One by one, each dancer helped the others back to their feet, helping each other stay afloat. It was a story of rough turns and friendship and was incredibly moving. I enjoyed every second of it.

“Crazy” was the fifth dance, performed by Rennerfeldt, which started out like a romantic scene on a beach, complete with the sound of the wind and a young couple huddling close to each other. As Rennerfeldt began her routine, I noticed that her arms weren’t moving and the man hadn’t even budged from his position on the bench. Halfway through, her routine involved turning around the bench so the man faced the audience, and I suddenly realized he was actually a mannequin and Rennerfeldt was wearing a straightjacket.

I couldn’t stop laughing. The story was about her character being in a mental hospital and in love with this fake man. Her movements were erratic and somewhat violent and unusual, completing the image of insanity as calm music continued to play. It was hysterical, which made it one of my favorite performances of the night.

The sixth and final performance, “Brandenburg in Blanc,” was a traditional fónte piece, with white leotards and the classical piano music to go along with it.

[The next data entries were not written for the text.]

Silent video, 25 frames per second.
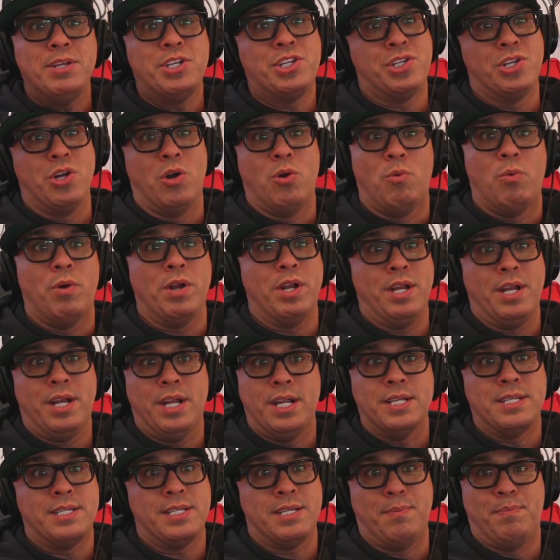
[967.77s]
Let me show him what
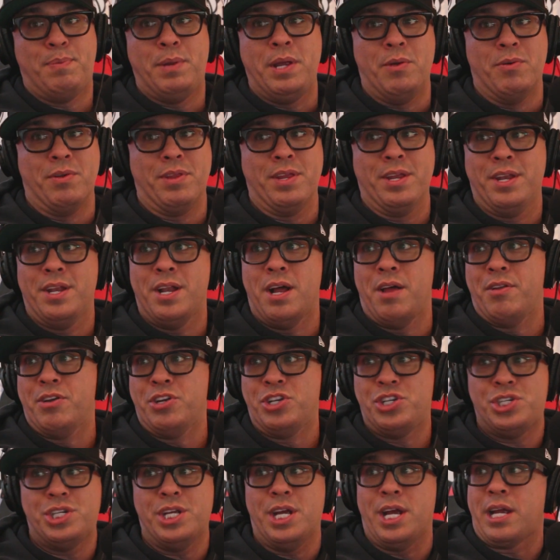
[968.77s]
it is to be with
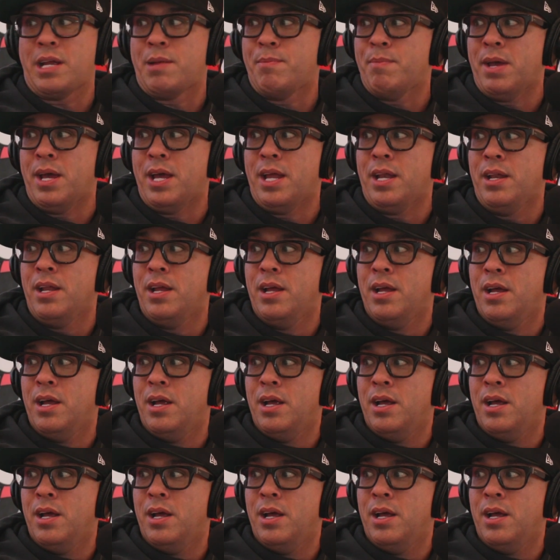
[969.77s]
another chick, man.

The movements of the dancers was the usual, expected kind of sweeping motions and twirling, as well as repeated running on and off stage.  It wasn’t particularly memorable, but it wasn’t bad.

To be honest, the piece probably should have been somewhere in the middle of the show. It just didn’t feel strong enough to fit as the ending piece of the night. Something like “Quad” might have worked better in this regard, with its upbeat nature.

Regardless, I liked the piece a whole, though its placement might have been a factor in my opinion.

Overall, I was extremely impressed with the incredible diversity of the dances.

Not a single one felt like a mirror of another piece, and each presented a completely different and unique perspective.

From the incredible fun of the insane asylum to the solemn breaks in “Quad” to the traditional style of “Brandenburg in Blanc,” each dance brought something new and exciting to the table, and I loved every bit of it. Despite all the snow and ice and cold, these dancers stuck it out and found a way to perform in spite of that.